Reporter: Peter Overton
Producer: Steven Burling

Breaking the Silence
We thought it was a haven, a model school where disadvantaged young boys and Catholic brothers all lived together as one big happy family. You may remember it from the famous lottery that raised millions in its name. But Boys Town, in Beaudesert Queensland, wasn’t the Godly place we all believed it to be. For many of the boys there, it was a pure hell. Those kids are grown men now. On Sunday night, after a lifetime of shame, they’ve found the courage to talk about what happened to them at Boys Town. Their stories are some of the hardest we’ve ever heard. But for the first time, the authorities are listening. And court action has now begun in what’s becoming one of the largest cases of its type in Australian legal history.
Reporter: Michael Usher
Producer: Danny Keens

A Lethal Mix
It’s the most dangerous of brews, a potentially lethal concoction of heavy spirits and high octane energy drinks. Young people love the stuff, whether they buy it readymade or mix their own. The alcohol gets them drunk and the energy drinks keep them awake. It can be like knocking back half a dozen cups of coffee, except they’re already buzzing from a skinful of booze. The idea is to make the fun last longer. But there’s nothing fun about landing in hospital. And that’s far from the worst that can happen.
Reporter: Tara Brown
Producers: Stephen Rice, Ali Smith

7:30pm Sunday on Nine.

4 Responses

  1. I think this Boys Town issue will – or could become – a major audience issue because a number of people are coming out now on the 9 page saying relatives went there…one about her father…another who had to leave her husband for fear of him but that he wouldn’t discuss his bad experience there. A very hard to watch show section but very important to those who have been abused and for-ever harmed.

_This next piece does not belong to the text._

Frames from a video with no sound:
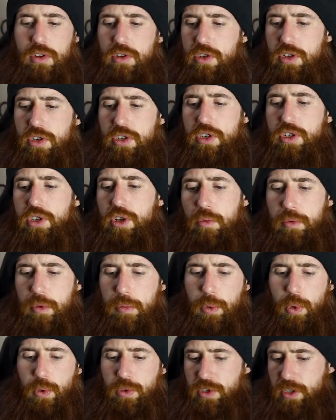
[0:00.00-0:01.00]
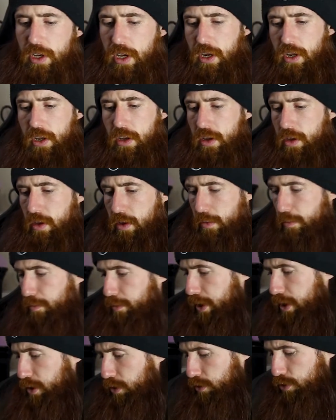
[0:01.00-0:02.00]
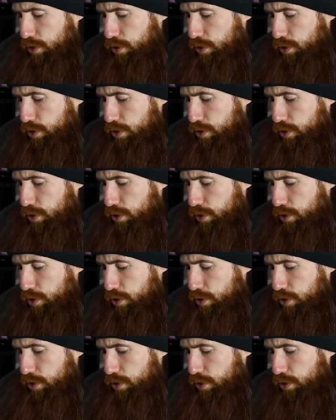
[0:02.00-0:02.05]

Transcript: just to stop the bolts kind of being on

  2. It wasn’t that long ago when we were still receiving Boy’s Town lottery books. Certainly north coast NSW they were around 5 years ago. I cringe at the fact so many of us who may have bought tickets thinking we were helping kids, may have actually been inadvertently supporting their abuse. I find these issues very difficult to watch and deal with and to come to terms with the fact so many church groups of that nature have wound up abusing children. I think of those late nights, the relative isolation…and no-one to turn to or to defend them. Beyond sad.